Print, exactly as they stand, the lines below from the one that has "[715.38-716.44s]" to the one that has "[710.04-719.71s]", inclusive, leaving out the pictures.

::: Given records

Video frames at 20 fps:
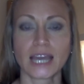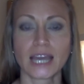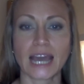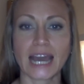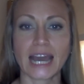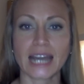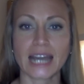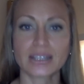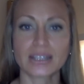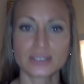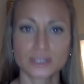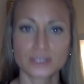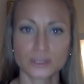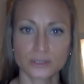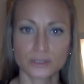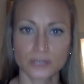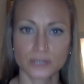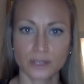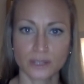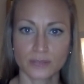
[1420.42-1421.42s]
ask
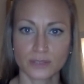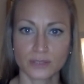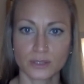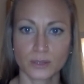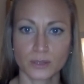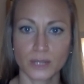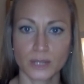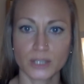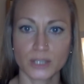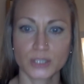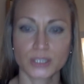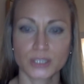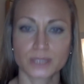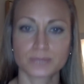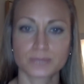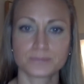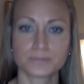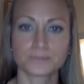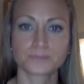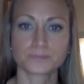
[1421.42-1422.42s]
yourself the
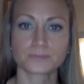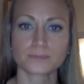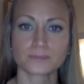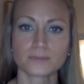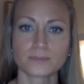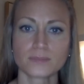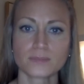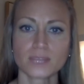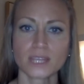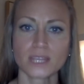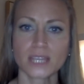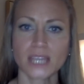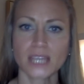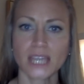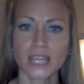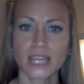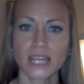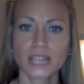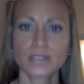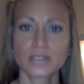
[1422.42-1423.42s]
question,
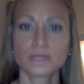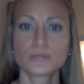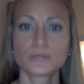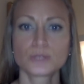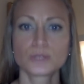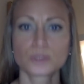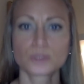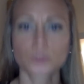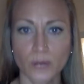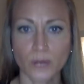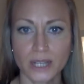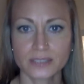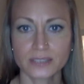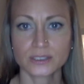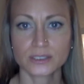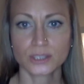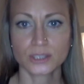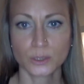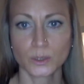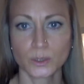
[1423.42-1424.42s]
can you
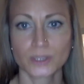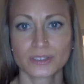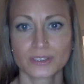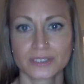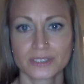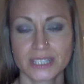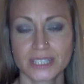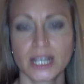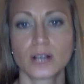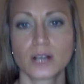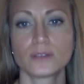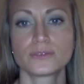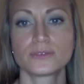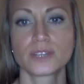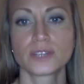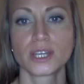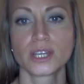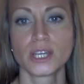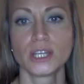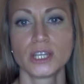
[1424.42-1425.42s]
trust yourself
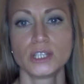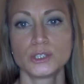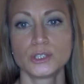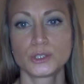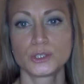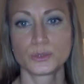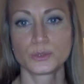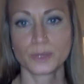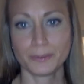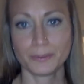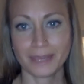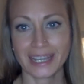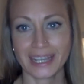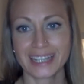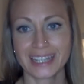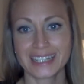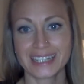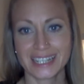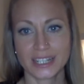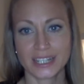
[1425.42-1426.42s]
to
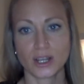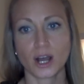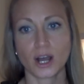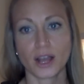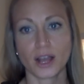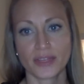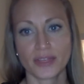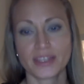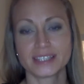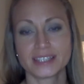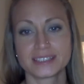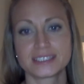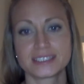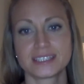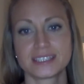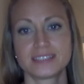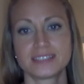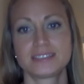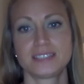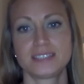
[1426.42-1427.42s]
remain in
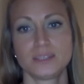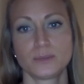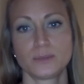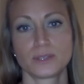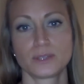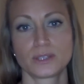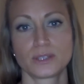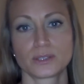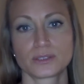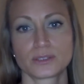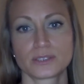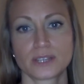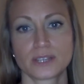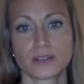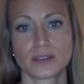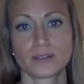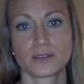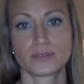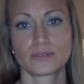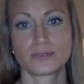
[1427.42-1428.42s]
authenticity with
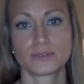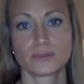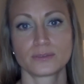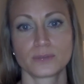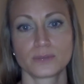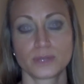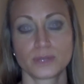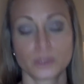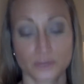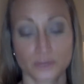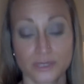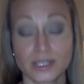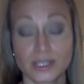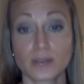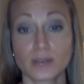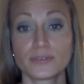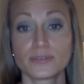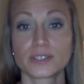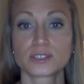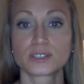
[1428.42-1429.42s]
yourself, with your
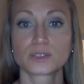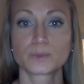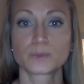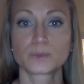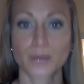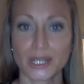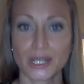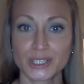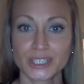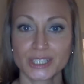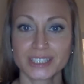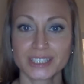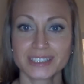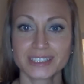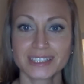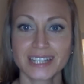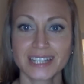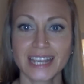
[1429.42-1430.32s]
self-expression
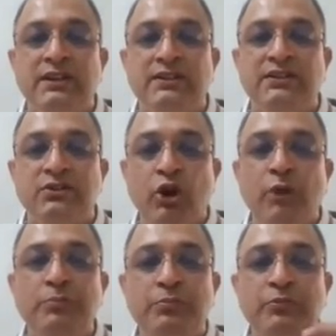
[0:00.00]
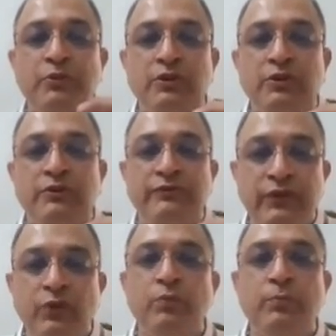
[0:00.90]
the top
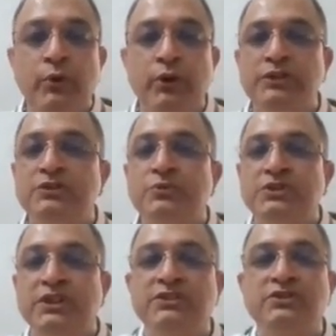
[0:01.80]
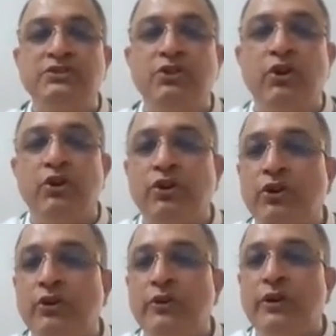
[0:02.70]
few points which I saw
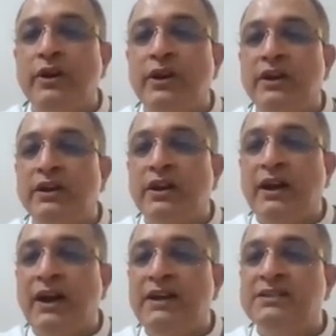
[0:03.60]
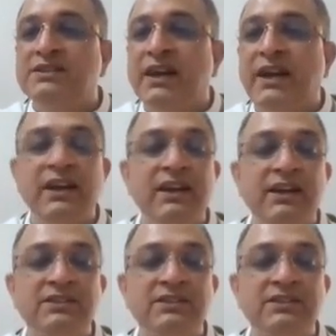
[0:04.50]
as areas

::::::
::: Given records

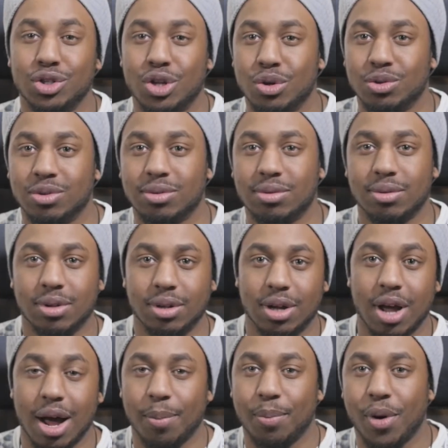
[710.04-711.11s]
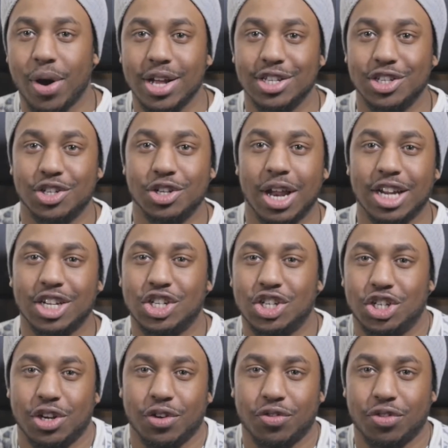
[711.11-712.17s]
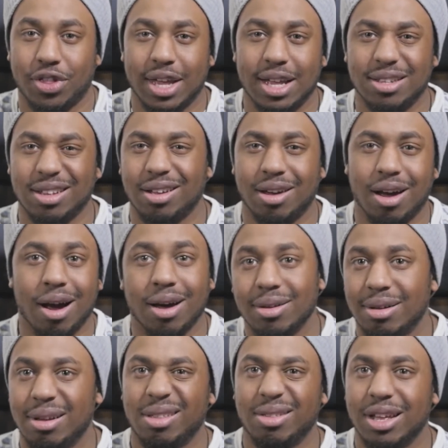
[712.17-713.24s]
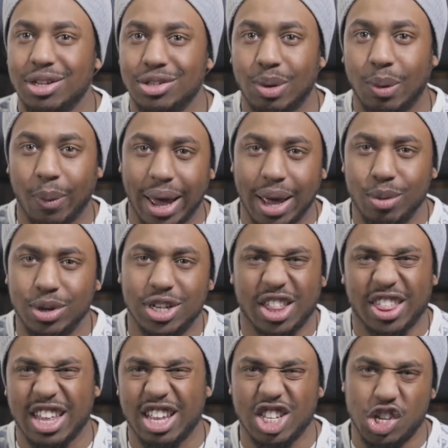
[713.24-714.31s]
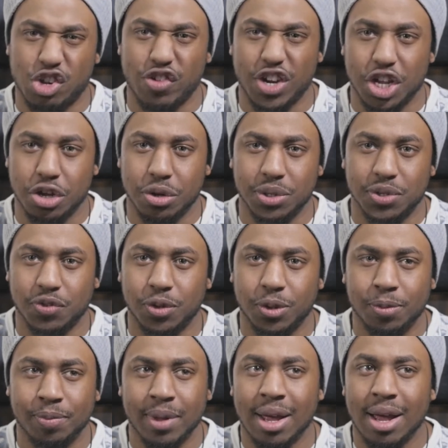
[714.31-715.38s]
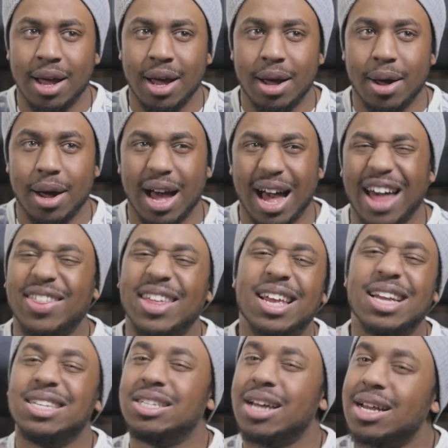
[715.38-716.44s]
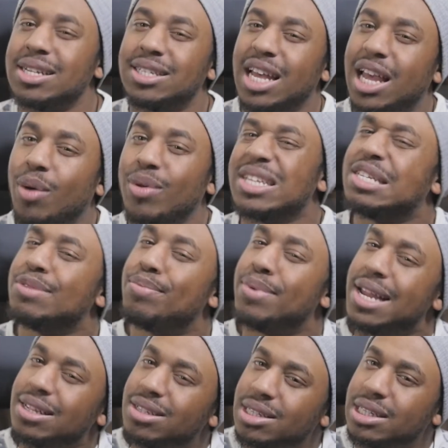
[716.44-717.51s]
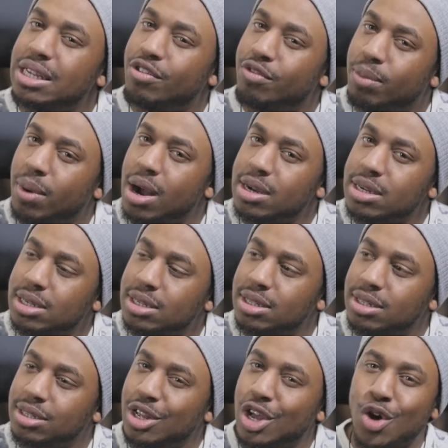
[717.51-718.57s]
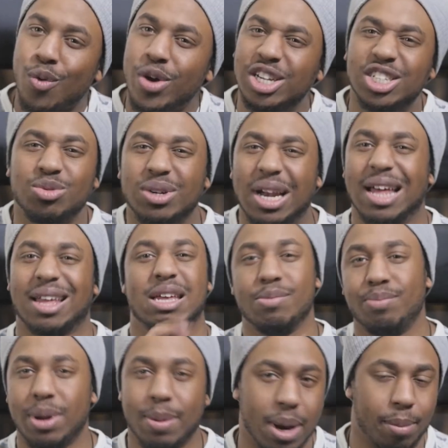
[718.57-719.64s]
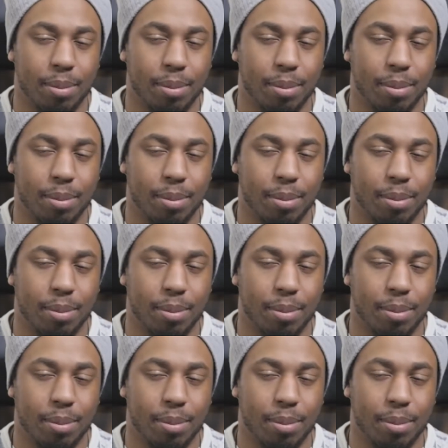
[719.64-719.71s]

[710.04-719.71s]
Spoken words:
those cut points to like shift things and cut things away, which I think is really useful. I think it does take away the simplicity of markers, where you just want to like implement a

::::::
::: Given records

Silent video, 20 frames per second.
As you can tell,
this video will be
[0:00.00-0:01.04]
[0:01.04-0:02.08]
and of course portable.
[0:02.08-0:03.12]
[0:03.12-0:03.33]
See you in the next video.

::::::

*Reply to the task*:
[715.38-716.44s]
[716.44-717.51s]
[717.51-718.57s]
[718.57-719.64s]
[719.64-719.71s]

[710.04-719.71s]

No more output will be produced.